Most people have only a faint interest, if any, in cod itself but these facts, as well as recipes and quotes, serve as interludes that allow you to engage your senses and want to move on for more. He starts a chapter with a quote that 'Life is saltfish' and while I would prefer for him to quote The Mighty Sparrow I think we all know what Kurlansky means. He neglects to include a recipe for ackee and saltfish, but this omission of Jamaica's national dish shouldn't make us feel slighted. Let's, like the Basques, keep it our secret.

struggles a bit

While Kurlansky skilfully appeals to a wide public with a seemingly narrow topic, Coulombe struggles a bit. In an attempt to make Rum a story instead of a history Coulombe includes anecdotes, but glosses over them too quickly, makes potentially astute observations, then leaves the reader wondering how that point would be made. He, for example, briefly parallels wealthy planters to American Congress people but then just leaves it at that. Expanding on that point would be, granted, a bit tangential to a story on rum, but if he is willing to sacrifice the continuity of a story with a one-liner, he should do readers the service of elaborating upon it.

In his introduction Coulombe oversimplifies stating that rum 'broke cultural barriers', 'became the standard currency of the slave trade', and 'remains an important part of globalisation.' Broad strokes are forgivable in an introduction if they are used to set the stage for future clarifications, but these never satisfactorily arrive.

The story of rum would perhaps be better told through a character, or religion all the way through. Although he describes Trinidad (during the early 1700s) as a 'colonial backwater', a phrase that makes me cringe, in 'Planter's Punch: Rum in the West Indies', Coulombe's vignette on St. Hilaire as a planter, among other things including being the one to introduce the yellow cane to Trinidad, is successful; he illustrates a personality in a historical context without losing sight of the theme of the story, rum.

fully developed

Coulombe seems most at home when dealing with religion, an area that he has written other books on. His chapter on 'Rum as Sacrament: Voodoo and Obeah' is fully developed, with a history of the religions, their ties to Christianity, their practices, even a recipe for Mannish Water, which he somehow manages to stir together.

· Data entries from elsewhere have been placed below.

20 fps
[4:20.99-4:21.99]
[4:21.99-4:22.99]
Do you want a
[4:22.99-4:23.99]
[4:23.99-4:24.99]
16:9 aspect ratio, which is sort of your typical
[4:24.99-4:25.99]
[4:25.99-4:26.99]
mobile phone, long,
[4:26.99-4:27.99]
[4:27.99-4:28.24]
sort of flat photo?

While the chapter on 'Rum and Holidays' does make me want Christmas, with its traditional dishes and drinks, to come again soon, Coulombe's book loses interest in many places with awkward transitions and because of subjugated anecdotes that would add to the colour of the story.

Even if you're not a saltfish fan, Cod serves as a fun book with a new window into history. Read Rum if you have time, but only bet on it for a handful of interesting tidbits to tempt your guests with at a cocktail party, and for the index of rums at the end. Happy New Year and maybe in 2007, rum will be the new Champagne.